* **Goal of the exercise**: Transcribe the entries below without changing a word, and omit every picture.
#### Records provided ####
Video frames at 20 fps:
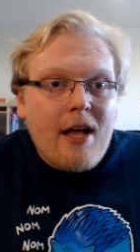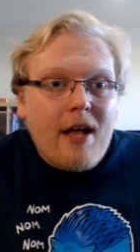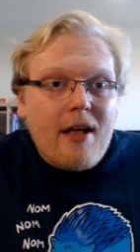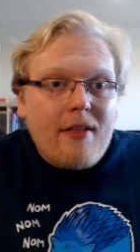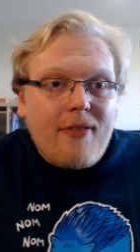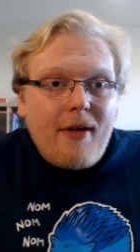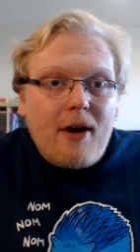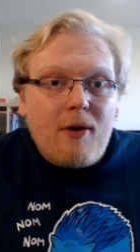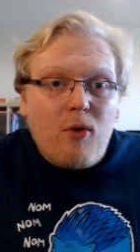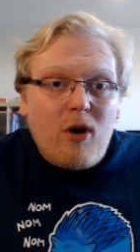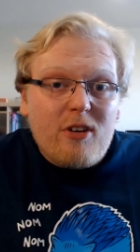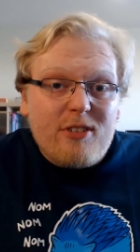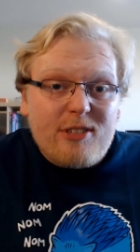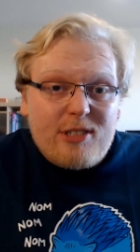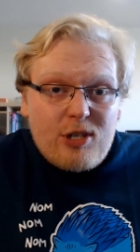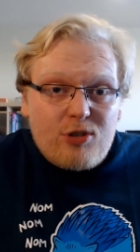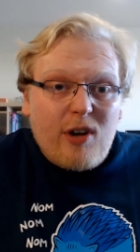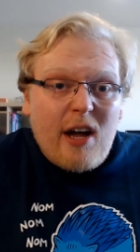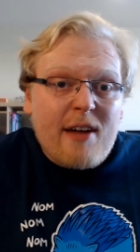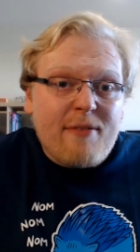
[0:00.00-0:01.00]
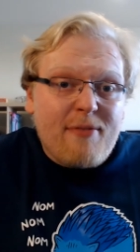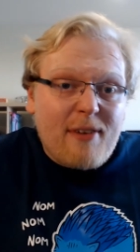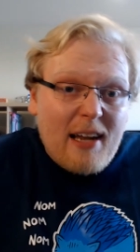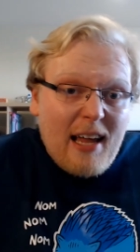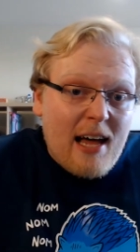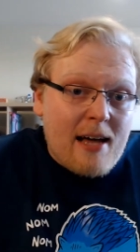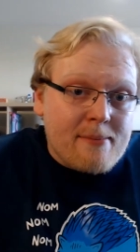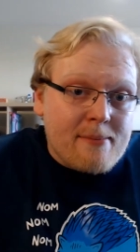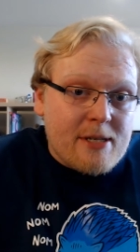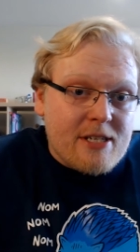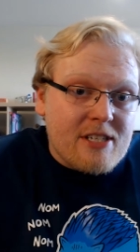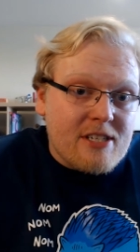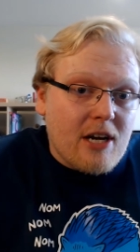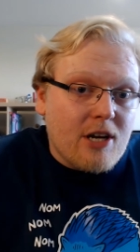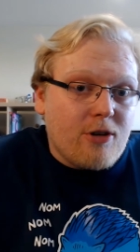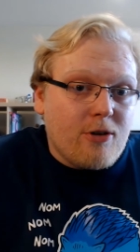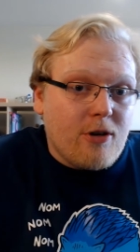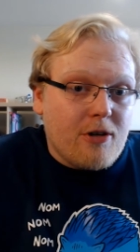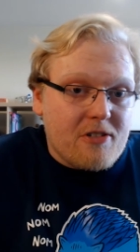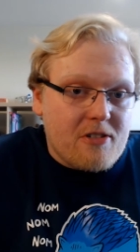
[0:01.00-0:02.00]
than it was to drive llamas
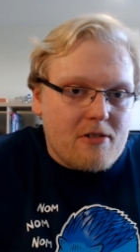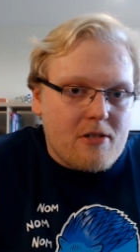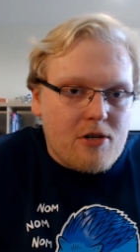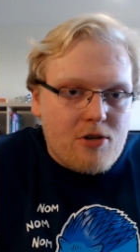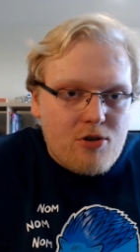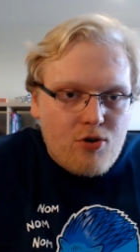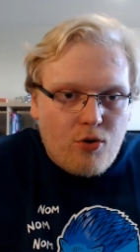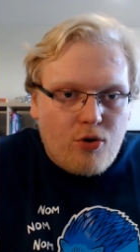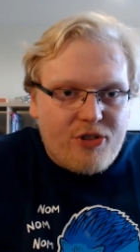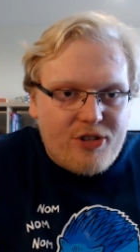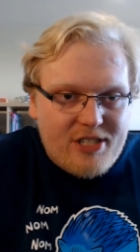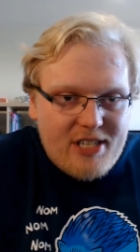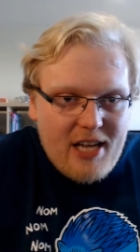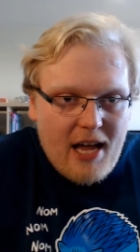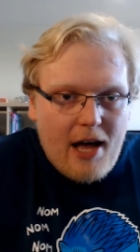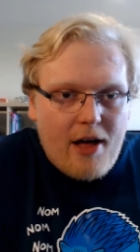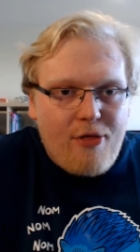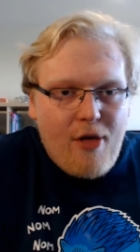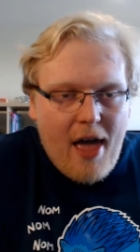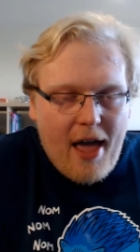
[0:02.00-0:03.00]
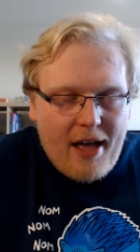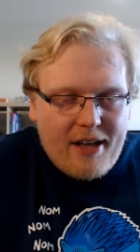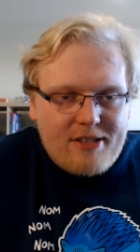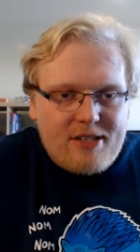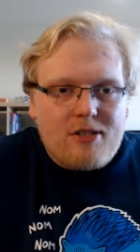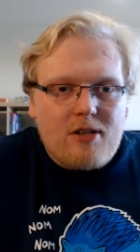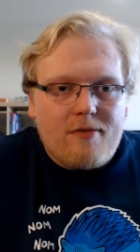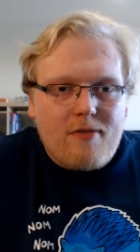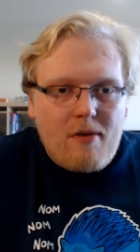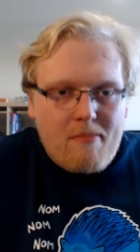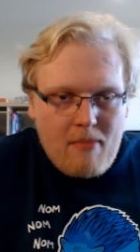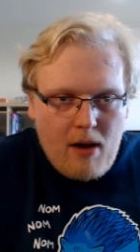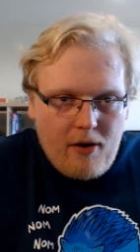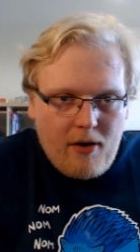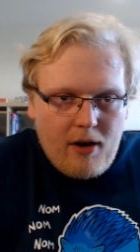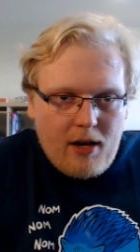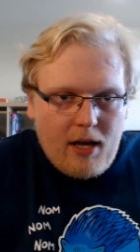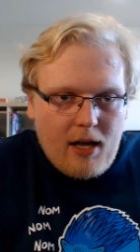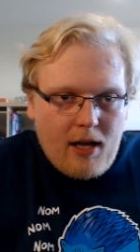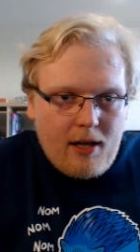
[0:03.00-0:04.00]
across the north south axis of
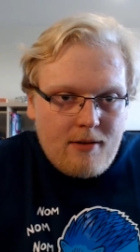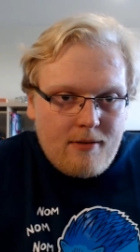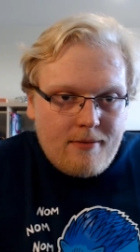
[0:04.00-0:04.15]
America.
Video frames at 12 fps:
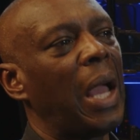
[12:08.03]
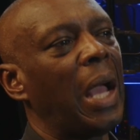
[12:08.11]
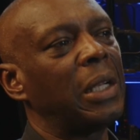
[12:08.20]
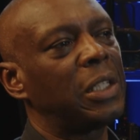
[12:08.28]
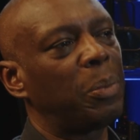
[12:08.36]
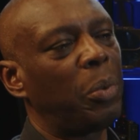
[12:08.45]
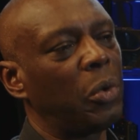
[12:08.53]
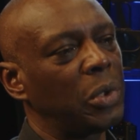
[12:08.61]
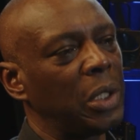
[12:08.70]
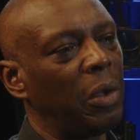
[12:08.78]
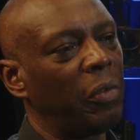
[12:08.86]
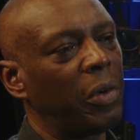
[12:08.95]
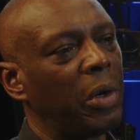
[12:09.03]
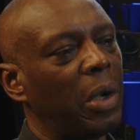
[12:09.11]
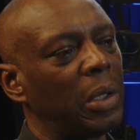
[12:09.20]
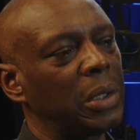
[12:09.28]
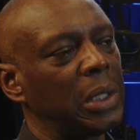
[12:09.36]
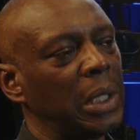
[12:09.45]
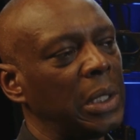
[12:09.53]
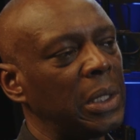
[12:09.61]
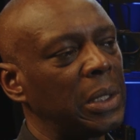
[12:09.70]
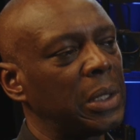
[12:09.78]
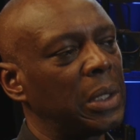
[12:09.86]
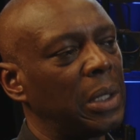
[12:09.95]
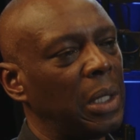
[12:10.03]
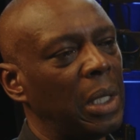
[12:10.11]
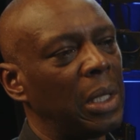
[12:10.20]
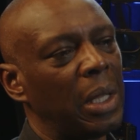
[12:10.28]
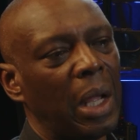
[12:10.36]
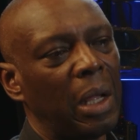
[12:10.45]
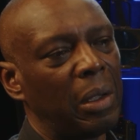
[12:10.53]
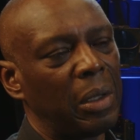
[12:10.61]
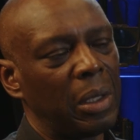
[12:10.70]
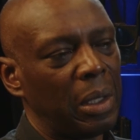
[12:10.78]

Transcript: and supporting other artists, and that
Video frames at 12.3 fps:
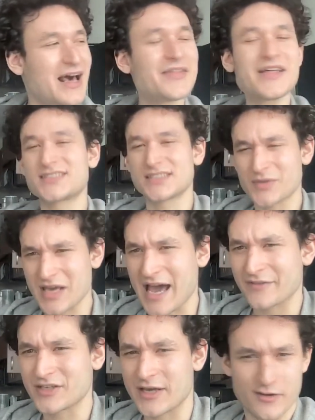And that's something
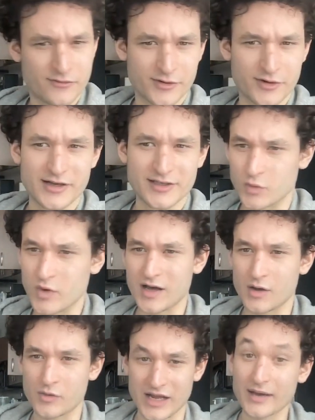I have to get over as
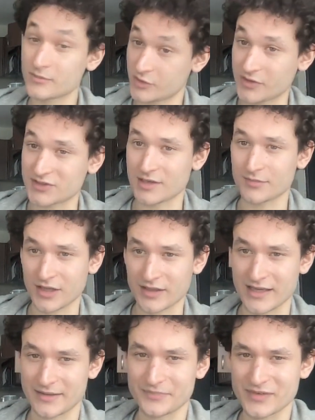well when I'm doing
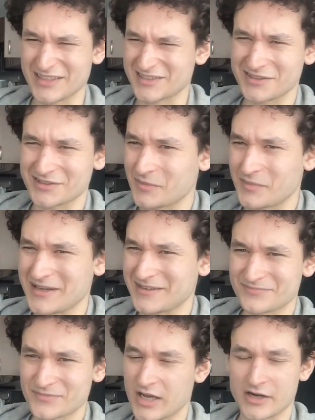something that is a little
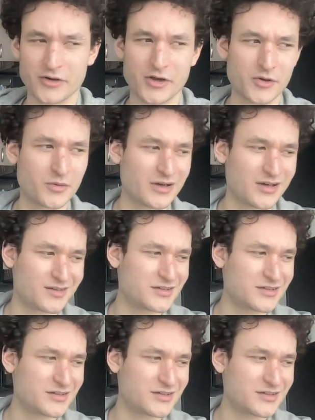bit, I don't know,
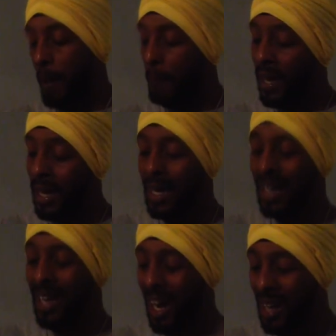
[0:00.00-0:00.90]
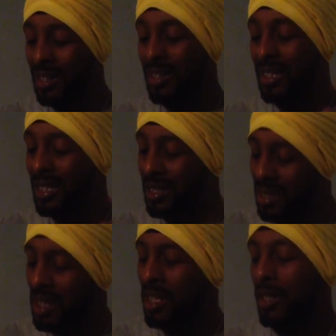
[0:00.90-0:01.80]
being
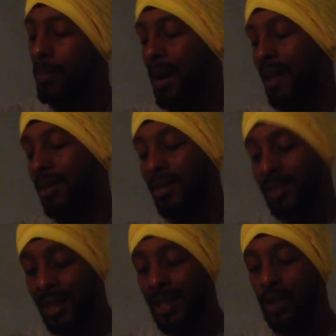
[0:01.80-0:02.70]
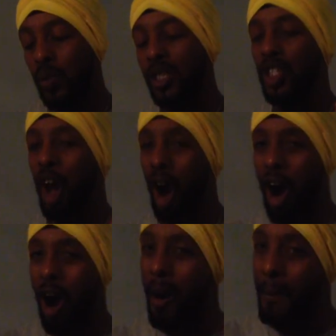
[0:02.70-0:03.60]
understood by the things which
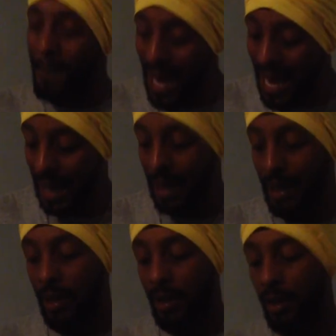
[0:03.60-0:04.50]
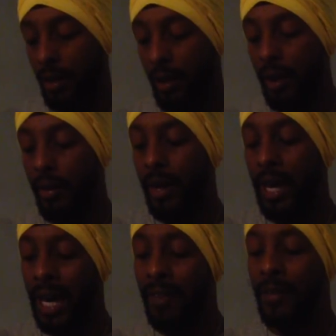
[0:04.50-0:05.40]
are made,
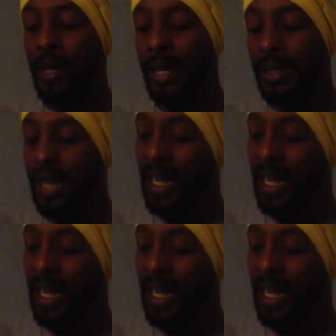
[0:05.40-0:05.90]
even his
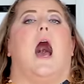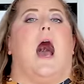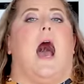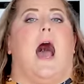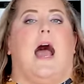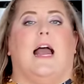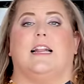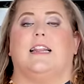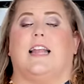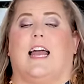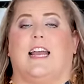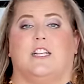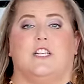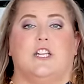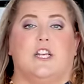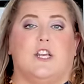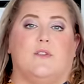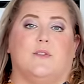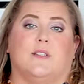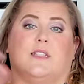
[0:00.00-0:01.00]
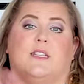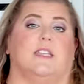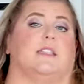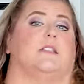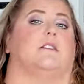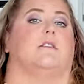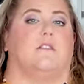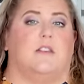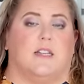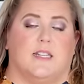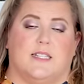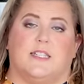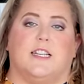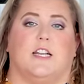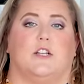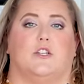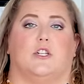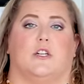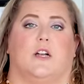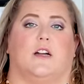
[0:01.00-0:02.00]
I like to use this little
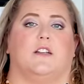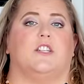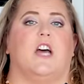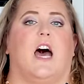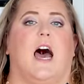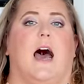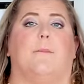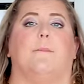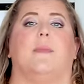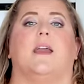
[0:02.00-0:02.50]
extension on top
####
* **Solution**:
Video frames at 20 fps:
[0:00.00-0:01.00]
[0:01.00-0:02.00]
than it was to drive llamas
[0:02.00-0:03.00]
[0:03.00-0:04.00]
across the north south axis of
[0:04.00-0:04.15]
America.
Video frames at 12 fps:
[12:08.03]
[12:08.11]
[12:08.20]
[12:08.28]
[12:08.36]
[12:08.45]
[12:08.53]
[12:08.61]
[12:08.70]
[12:08.78]
[12:08.86]
[12:08.95]
[12:09.03]
[12:09.11]
[12:09.20]
[12:09.28]
[12:09.36]
[12:09.45]
[12:09.53]
[12:09.61]
[12:09.70]
[12:09.78]
[12:09.86]
[12:09.95]
[12:10.03]
[12:10.11]
[12:10.20]
[12:10.28]
[12:10.36]
[12:10.45]
[12:10.53]
[12:10.61]
[12:10.70]
[12:10.78]

Transcript: and supporting other artists, and that
Video frames at 12.3 fps:
And that's something
I have to get over as
well when I'm doing
something that is a little
bit, I don't know,
[0:00.00-0:00.90]
[0:00.90-0:01.80]
being
[0:01.80-0:02.70]
[0:02.70-0:03.60]
understood by the things which
[0:03.60-0:04.50]
[0:04.50-0:05.40]
are made,
[0:05.40-0:05.90]
even his
[0:00.00-0:01.00]
[0:01.00-0:02.00]
I like to use this little
[0:02.00-0:02.50]
extension on top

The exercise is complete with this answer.